▶ **Available data**
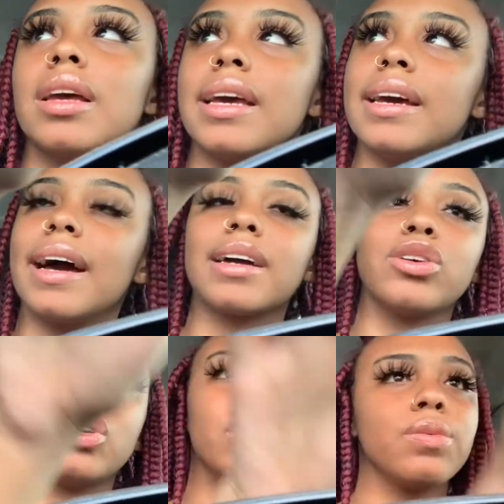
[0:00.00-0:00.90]
yeah I
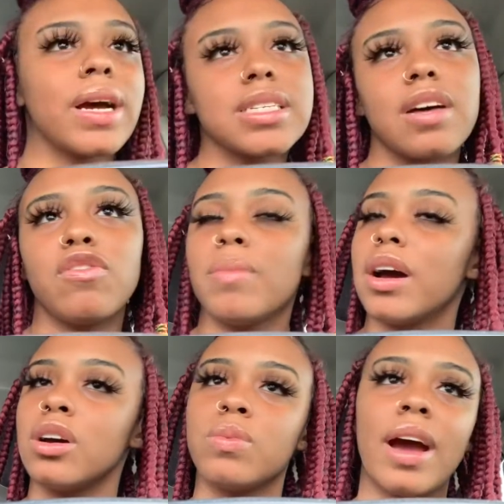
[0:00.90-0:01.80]
can do hood rat stuff with
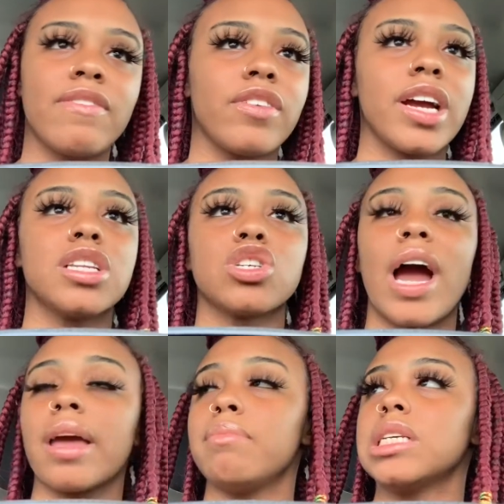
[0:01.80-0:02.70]
my hood rat friends or
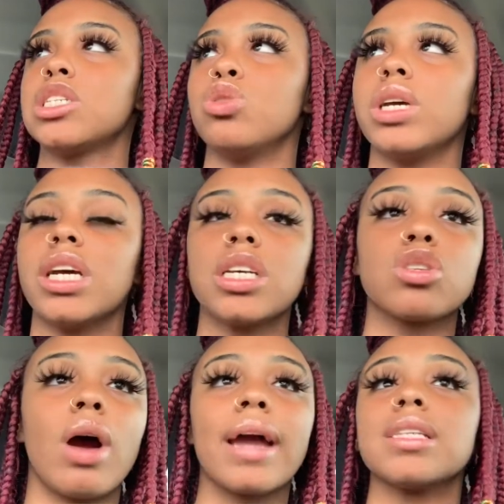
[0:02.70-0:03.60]
I can be
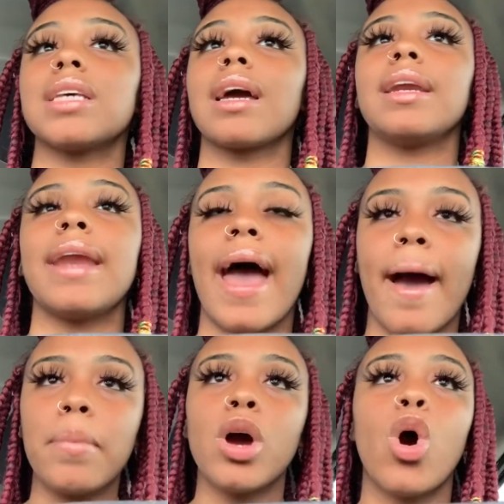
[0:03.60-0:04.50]
studious or I can take a
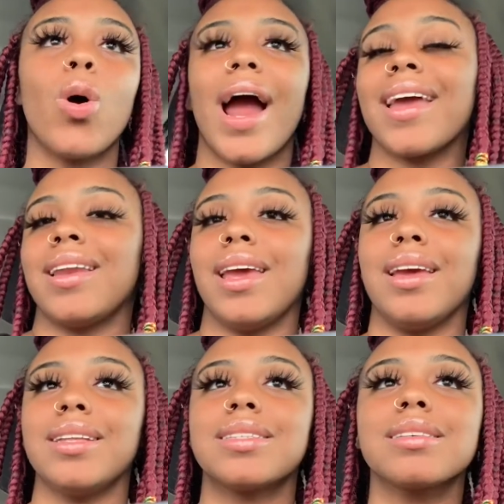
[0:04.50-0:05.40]
nap or I can
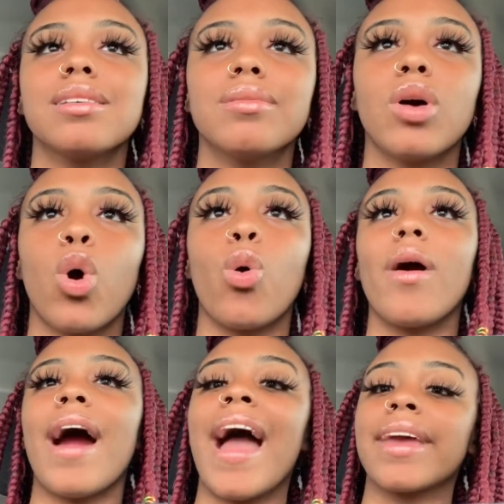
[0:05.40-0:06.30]
eat
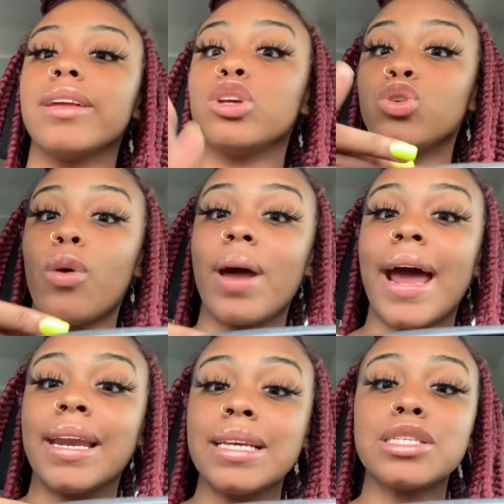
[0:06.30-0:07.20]
or I can you know
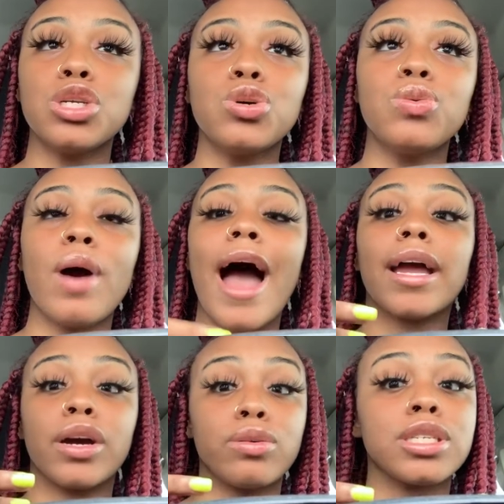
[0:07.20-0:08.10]
what I need to do
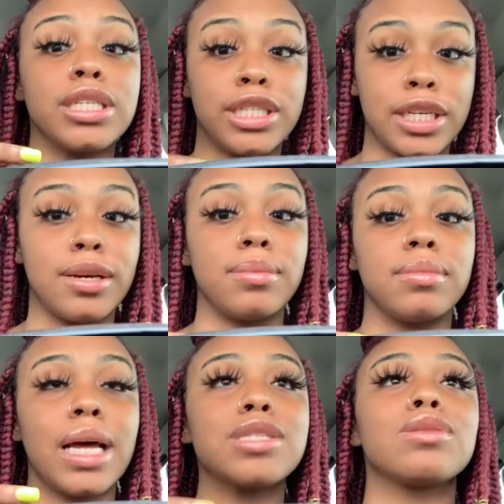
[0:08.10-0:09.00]
I can go to the
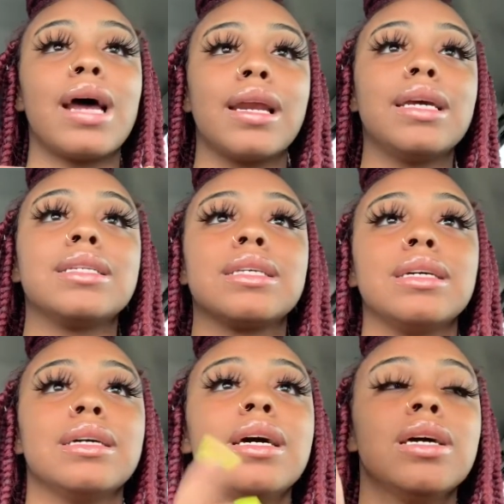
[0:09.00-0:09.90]
gym that's what I need
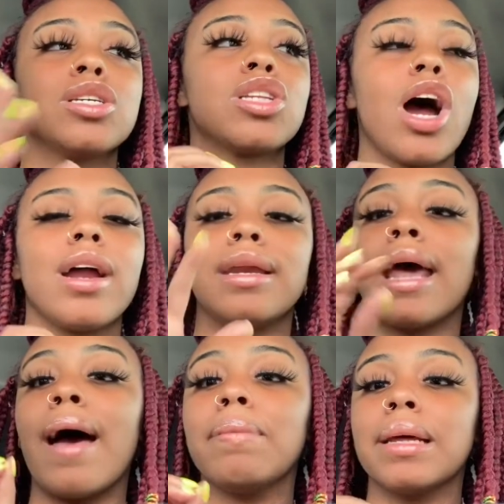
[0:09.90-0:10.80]
to start
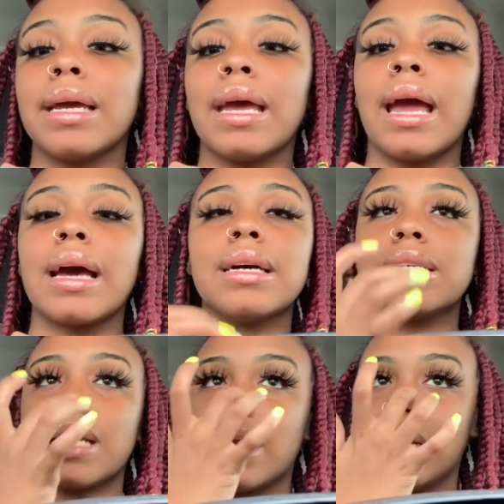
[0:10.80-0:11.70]
dabbling in
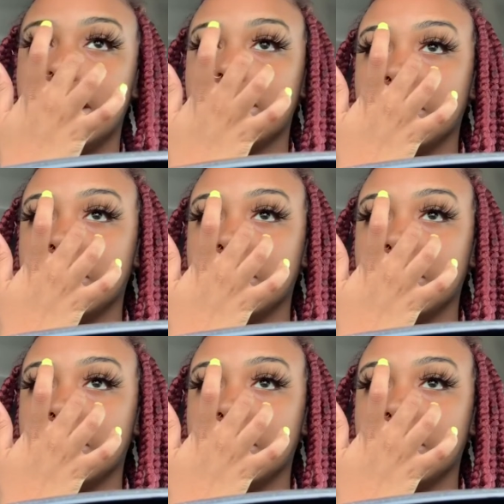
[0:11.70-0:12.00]
because honey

▶ **Work item**
Only the pictures may be dropped when you copy the data above; everything else stays exact.

▶ **Answer to this exercise**
[0:00.00-0:00.90]
yeah I
[0:00.90-0:01.80]
can do hood rat stuff with
[0:01.80-0:02.70]
my hood rat friends or
[0:02.70-0:03.60]
I can be
[0:03.60-0:04.50]
studious or I can take a
[0:04.50-0:05.40]
nap or I can
[0:05.40-0:06.30]
eat
[0:06.30-0:07.20]
or I can you know
[0:07.20-0:08.10]
what I need to do
[0:08.10-0:09.00]
I can go to the
[0:09.00-0:09.90]
gym that's what I need
[0:09.90-0:10.80]
to start
[0:10.80-0:11.70]
dabbling in
[0:11.70-0:12.00]
because honey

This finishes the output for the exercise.